In Mumbai, his talk tomorrow will borrow largely from his upcoming book, The Future is Asian. It is, he tells me, dedicated to his “five billion neighbours” (“I could have dedicated it to my nani, but I didn’t,” he jokes). By ‘neighbours’, the author means the inhabitants of the Asian continent, 3.5 billion of whom, he reminds me, are not from China. In a Facebook live video promoting the talk, Khanna emphasises that his book is relevant to Indian audiences, especially because the country often loses out on ‘airtime’ to China when it comes to books about the continent.

“I talk about Indian identity versus Asian identity, and the reality that we’re much more Asian than we think,” he says. “Every Asian society seems to still know more about its former colonial master than its neighbours,” laments the author, who was born in Kanpur and has lived in many countries (his father worked for Tata and was stationed across the globe). “But in the past 25 years, we have been reconnecting with each other. I am a passionate advocate and an evangelist for Asian identity.”

Most of his proof, he admits, is derived from travel, his “main methodology”. He has traversed the world, driving through remote terrain (“western China had no major roads before the Olympics”), arriving “at very different conclusions about the world than you tend to get when you’re doing desktop research”.

Zooming in: UK-based photographer Levon Biss on finding meaning in a digital world

Levon Biss’ subjects include A-list celebrities like filmmaker Quentin Tarantino and ace athlete Usain Bolt. More recently though, he has shifted his lens to insects, including an Australian shield bug collected by Charles Darwin in the early 19th century.

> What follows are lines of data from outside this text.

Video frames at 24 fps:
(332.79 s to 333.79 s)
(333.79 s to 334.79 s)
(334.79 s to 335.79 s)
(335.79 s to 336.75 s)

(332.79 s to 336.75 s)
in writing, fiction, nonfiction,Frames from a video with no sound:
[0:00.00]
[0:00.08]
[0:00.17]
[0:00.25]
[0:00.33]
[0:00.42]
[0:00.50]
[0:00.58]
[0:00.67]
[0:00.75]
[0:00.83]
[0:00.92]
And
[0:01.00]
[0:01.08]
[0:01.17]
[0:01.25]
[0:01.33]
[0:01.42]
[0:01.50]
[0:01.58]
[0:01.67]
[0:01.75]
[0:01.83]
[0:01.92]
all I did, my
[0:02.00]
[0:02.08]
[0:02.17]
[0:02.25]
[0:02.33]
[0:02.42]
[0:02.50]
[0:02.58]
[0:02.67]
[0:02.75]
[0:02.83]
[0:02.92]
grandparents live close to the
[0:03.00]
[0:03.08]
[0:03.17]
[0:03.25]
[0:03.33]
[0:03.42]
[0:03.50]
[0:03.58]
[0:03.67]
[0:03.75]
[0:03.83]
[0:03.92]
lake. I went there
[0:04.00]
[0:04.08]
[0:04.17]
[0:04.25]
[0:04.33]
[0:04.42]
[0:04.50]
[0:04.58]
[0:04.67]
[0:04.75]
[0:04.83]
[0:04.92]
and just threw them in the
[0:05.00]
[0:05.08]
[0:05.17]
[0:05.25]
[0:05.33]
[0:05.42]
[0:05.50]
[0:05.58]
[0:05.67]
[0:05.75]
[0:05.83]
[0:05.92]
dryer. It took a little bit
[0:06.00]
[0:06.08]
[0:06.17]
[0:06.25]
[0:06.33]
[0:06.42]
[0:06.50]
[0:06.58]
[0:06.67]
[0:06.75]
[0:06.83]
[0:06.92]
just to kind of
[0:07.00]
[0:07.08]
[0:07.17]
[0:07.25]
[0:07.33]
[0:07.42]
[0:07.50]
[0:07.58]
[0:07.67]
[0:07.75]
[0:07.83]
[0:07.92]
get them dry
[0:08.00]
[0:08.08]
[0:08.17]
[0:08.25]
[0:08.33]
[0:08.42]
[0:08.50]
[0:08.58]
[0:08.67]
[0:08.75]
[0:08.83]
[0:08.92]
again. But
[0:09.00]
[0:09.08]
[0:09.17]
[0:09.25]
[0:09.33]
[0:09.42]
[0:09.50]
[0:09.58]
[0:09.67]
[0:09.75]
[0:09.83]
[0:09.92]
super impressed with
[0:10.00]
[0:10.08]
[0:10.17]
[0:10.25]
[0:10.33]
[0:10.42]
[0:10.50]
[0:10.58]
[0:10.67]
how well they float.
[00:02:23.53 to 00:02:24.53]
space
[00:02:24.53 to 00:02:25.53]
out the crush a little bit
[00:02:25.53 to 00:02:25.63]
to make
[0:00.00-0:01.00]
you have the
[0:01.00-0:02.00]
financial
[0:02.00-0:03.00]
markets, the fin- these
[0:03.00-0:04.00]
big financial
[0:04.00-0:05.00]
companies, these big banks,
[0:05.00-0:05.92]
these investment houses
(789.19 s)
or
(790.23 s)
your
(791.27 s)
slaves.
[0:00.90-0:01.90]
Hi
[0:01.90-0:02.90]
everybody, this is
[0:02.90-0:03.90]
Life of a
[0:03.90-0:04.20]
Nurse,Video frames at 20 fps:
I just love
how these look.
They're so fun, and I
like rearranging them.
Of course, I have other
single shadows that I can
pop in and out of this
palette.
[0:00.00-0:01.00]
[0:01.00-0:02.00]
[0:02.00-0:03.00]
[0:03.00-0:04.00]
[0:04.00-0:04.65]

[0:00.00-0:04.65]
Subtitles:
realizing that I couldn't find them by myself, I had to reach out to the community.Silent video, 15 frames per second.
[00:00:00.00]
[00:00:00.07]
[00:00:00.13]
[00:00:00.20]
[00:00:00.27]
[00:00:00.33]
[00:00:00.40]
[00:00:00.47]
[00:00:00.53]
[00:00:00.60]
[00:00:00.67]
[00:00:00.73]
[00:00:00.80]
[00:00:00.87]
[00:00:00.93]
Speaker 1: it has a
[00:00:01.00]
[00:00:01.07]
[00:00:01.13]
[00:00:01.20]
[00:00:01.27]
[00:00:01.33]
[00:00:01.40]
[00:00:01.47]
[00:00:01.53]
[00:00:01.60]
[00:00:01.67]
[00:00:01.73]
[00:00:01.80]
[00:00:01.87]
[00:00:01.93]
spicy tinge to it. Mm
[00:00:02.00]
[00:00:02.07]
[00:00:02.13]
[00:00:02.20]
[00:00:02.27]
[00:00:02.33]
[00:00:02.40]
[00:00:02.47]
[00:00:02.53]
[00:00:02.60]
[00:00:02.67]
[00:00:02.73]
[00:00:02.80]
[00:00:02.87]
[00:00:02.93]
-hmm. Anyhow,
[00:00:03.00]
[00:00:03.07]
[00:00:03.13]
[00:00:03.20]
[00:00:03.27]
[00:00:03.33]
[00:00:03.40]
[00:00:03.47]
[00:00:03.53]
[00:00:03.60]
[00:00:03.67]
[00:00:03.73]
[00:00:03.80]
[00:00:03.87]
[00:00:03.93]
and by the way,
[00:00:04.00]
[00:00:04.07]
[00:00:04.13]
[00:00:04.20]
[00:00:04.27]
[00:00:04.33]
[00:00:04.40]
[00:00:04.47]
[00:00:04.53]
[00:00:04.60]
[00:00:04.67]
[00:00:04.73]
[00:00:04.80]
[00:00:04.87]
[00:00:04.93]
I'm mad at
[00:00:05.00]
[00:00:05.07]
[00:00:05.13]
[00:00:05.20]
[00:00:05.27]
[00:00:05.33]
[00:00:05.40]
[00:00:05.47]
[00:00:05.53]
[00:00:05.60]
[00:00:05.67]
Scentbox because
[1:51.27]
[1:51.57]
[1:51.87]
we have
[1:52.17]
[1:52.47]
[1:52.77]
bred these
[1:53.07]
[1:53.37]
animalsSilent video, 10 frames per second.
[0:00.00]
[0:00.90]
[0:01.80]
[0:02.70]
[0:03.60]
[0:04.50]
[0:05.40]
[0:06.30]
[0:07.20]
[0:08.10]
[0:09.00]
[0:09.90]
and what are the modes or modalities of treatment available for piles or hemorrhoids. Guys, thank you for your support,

His journey to the world of microsculpture — the highly detailed photography of insects where each portrait is composed using over 8,000 individual photographs — sounds like the result of burnout. One of the effects of digital photography, he says, “is that we are paying less attention to what we are photographing. As a society, we have started to accept substandard work as normal. I want my pictures to be hard to create: they should take effort.”

Things took a turn for him around four years ago, when his son Sebastian brought in a beetle from the garden. Looking at it under a microscope from a school science kit, Biss was stunned by the creature’s beauty, and decided to photograph it as a gift for his son. “From that point forward, I’ve been obsessed with the microscopic world,” he says.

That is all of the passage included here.